> _Provided records_:
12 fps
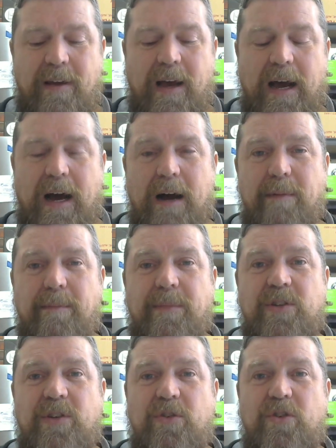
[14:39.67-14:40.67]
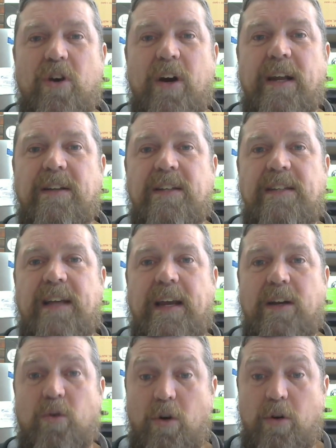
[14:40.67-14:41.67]
to try and
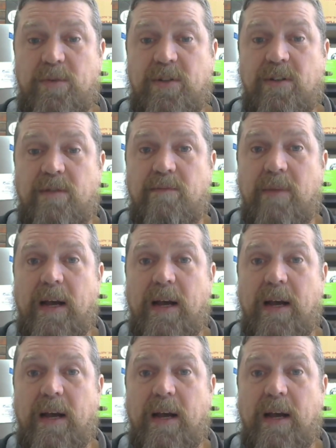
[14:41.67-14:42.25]
understand groups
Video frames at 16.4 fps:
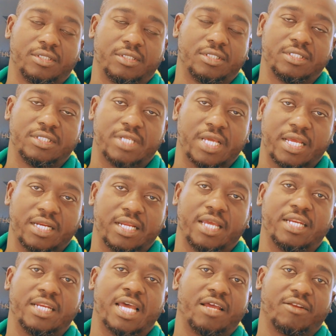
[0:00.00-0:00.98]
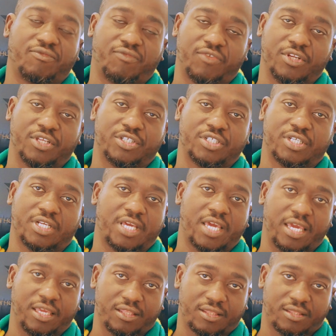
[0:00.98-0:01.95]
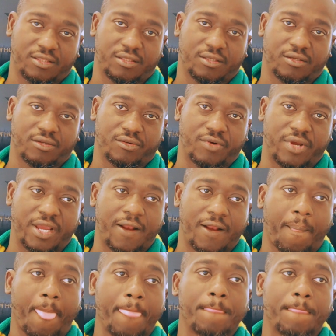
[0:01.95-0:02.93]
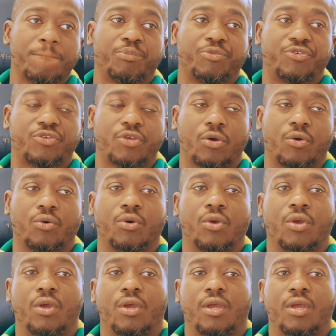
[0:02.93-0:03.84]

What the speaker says: and not finish 8th, right? So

> _Task item_: Return exactly the lines starting at the line with "[14:40.67-14:41.67]" and ending at the last line of the listing, both ends included; pictures are to be left out.

> _Result of this task_:
[14:40.67-14:41.67]
to try and
[14:41.67-14:42.25]
understand groups
Video frames at 16.4 fps:
[0:00.00-0:00.98]
[0:00.98-0:01.95]
[0:01.95-0:02.93]
[0:02.93-0:03.84]

What the speaker says: and not finish 8th, right? So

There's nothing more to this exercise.